[[ Records supplied open ]]

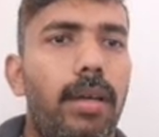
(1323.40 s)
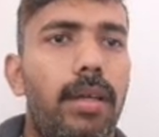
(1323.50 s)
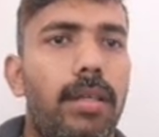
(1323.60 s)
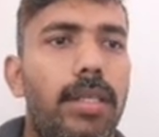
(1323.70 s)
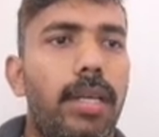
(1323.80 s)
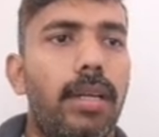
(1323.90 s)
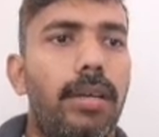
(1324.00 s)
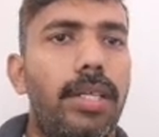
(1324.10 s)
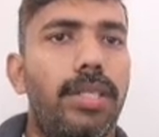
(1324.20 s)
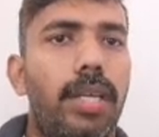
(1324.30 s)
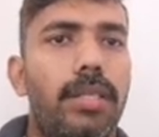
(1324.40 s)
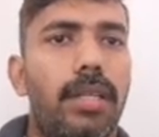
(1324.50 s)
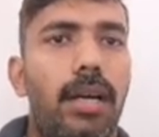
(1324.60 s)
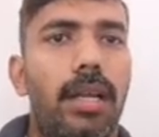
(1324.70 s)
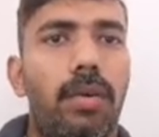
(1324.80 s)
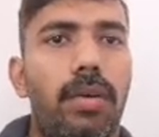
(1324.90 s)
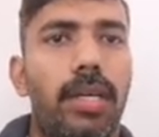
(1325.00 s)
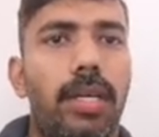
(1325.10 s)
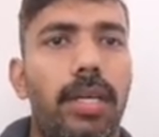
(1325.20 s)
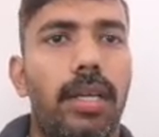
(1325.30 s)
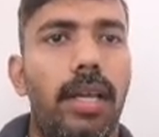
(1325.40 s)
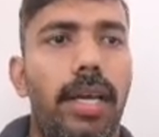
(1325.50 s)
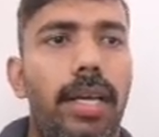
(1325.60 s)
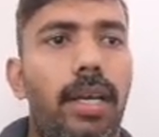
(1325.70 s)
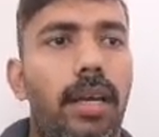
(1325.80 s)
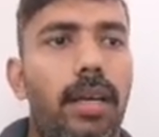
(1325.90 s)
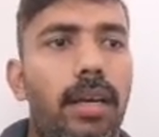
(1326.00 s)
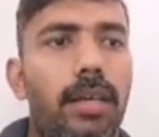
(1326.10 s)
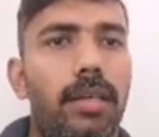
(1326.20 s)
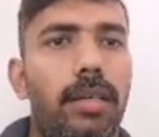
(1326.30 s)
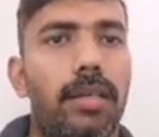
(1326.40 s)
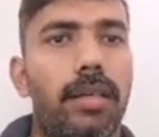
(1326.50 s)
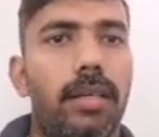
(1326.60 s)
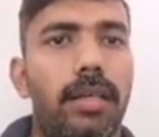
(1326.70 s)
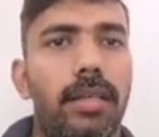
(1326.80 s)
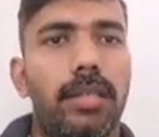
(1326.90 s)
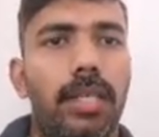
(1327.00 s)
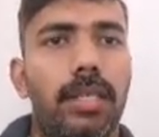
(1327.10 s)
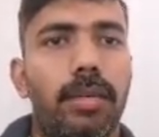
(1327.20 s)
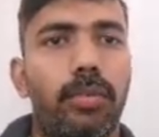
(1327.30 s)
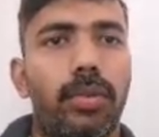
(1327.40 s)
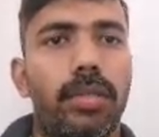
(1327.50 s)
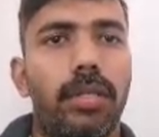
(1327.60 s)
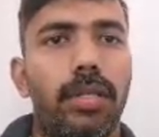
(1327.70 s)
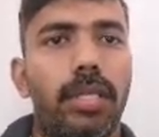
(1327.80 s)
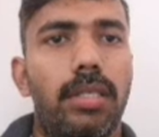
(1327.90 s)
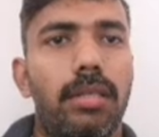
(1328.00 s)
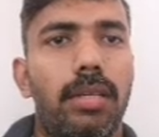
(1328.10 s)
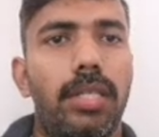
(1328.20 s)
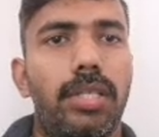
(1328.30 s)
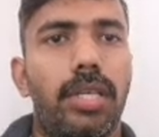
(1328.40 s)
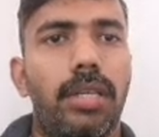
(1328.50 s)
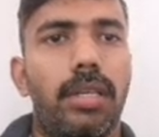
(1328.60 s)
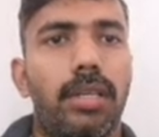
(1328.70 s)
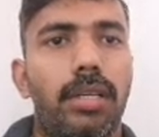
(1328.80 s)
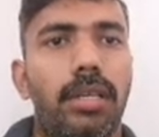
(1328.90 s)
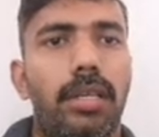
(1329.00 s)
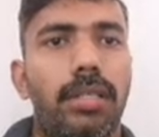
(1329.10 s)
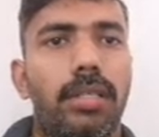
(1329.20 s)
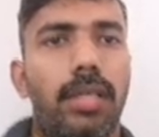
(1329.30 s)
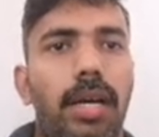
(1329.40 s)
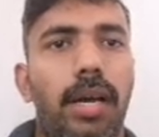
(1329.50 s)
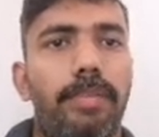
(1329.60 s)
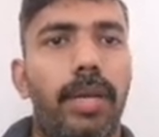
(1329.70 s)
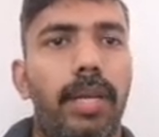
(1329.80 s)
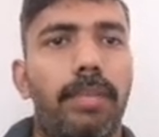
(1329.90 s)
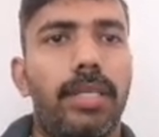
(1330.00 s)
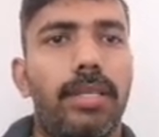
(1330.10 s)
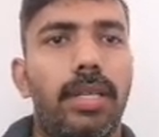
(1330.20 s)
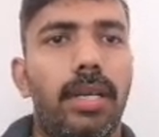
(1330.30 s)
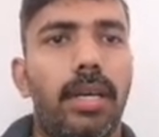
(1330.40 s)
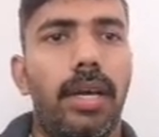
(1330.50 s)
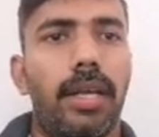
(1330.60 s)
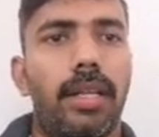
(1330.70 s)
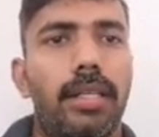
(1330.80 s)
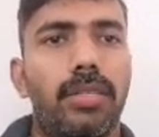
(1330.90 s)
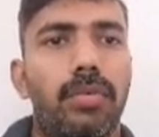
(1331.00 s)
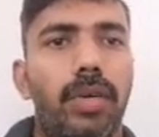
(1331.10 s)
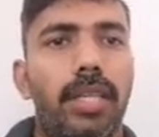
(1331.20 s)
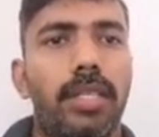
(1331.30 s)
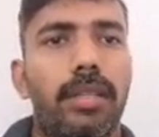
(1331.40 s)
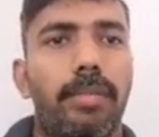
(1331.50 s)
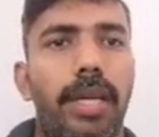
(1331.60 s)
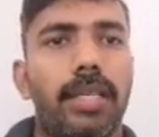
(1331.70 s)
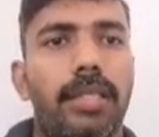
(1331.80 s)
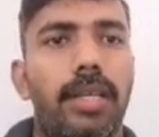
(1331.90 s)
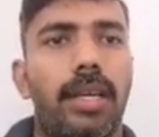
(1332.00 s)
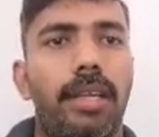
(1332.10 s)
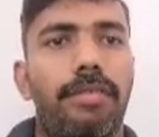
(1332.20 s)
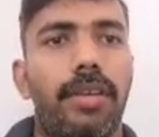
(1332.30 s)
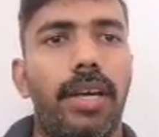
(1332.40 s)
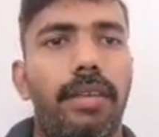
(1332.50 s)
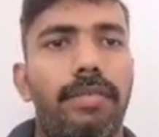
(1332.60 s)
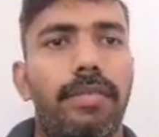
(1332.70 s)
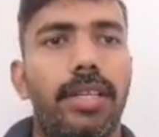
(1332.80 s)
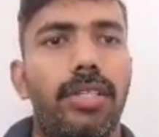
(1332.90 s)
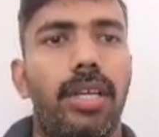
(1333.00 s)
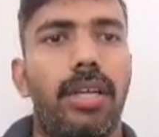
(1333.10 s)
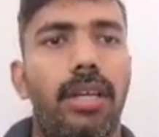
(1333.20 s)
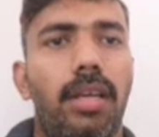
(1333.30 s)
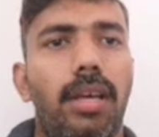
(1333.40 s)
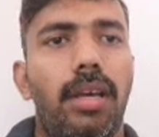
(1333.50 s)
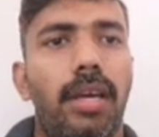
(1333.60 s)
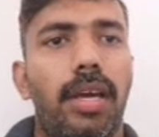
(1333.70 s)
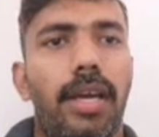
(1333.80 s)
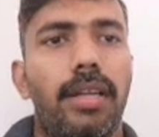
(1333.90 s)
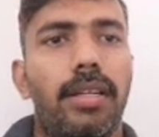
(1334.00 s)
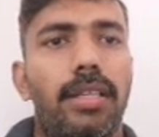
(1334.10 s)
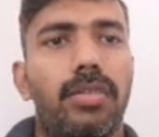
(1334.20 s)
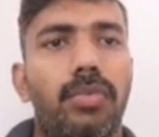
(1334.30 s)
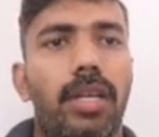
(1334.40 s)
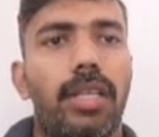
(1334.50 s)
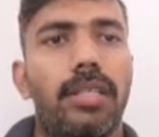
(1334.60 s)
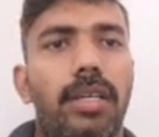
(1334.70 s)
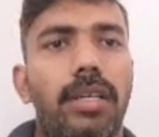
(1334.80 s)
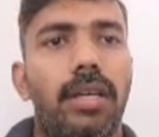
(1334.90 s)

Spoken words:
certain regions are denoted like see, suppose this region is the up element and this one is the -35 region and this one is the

[[ Records supplied closed ]]

Brief -> Please reproduce only the lines from the one holding "(1327.70 s)" through the final line of the listing above, both included, with each picture left out.

Your response ->
(1327.70 s)
(1327.80 s)
(1327.90 s)
(1328.00 s)
(1328.10 s)
(1328.20 s)
(1328.30 s)
(1328.40 s)
(1328.50 s)
(1328.60 s)
(1328.70 s)
(1328.80 s)
(1328.90 s)
(1329.00 s)
(1329.10 s)
(1329.20 s)
(1329.30 s)
(1329.40 s)
(1329.50 s)
(1329.60 s)
(1329.70 s)
(1329.80 s)
(1329.90 s)
(1330.00 s)
(1330.10 s)
(1330.20 s)
(1330.30 s)
(1330.40 s)
(1330.50 s)
(1330.60 s)
(1330.70 s)
(1330.80 s)
(1330.90 s)
(1331.00 s)
(1331.10 s)
(1331.20 s)
(1331.30 s)
(1331.40 s)
(1331.50 s)
(1331.60 s)
(1331.70 s)
(1331.80 s)
(1331.90 s)
(1332.00 s)
(1332.10 s)
(1332.20 s)
(1332.30 s)
(1332.40 s)
(1332.50 s)
(1332.60 s)
(1332.70 s)
(1332.80 s)
(1332.90 s)
(1333.00 s)
(1333.10 s)
(1333.20 s)
(1333.30 s)
(1333.40 s)
(1333.50 s)
(1333.60 s)
(1333.70 s)
(1333.80 s)
(1333.90 s)
(1334.00 s)
(1334.10 s)
(1334.20 s)
(1334.30 s)
(1334.40 s)
(1334.50 s)
(1334.60 s)
(1334.70 s)
(1334.80 s)
(1334.90 s)

Spoken words:
certain regions are denoted like see, suppose this region is the up element and this one is the -35 region and this one is the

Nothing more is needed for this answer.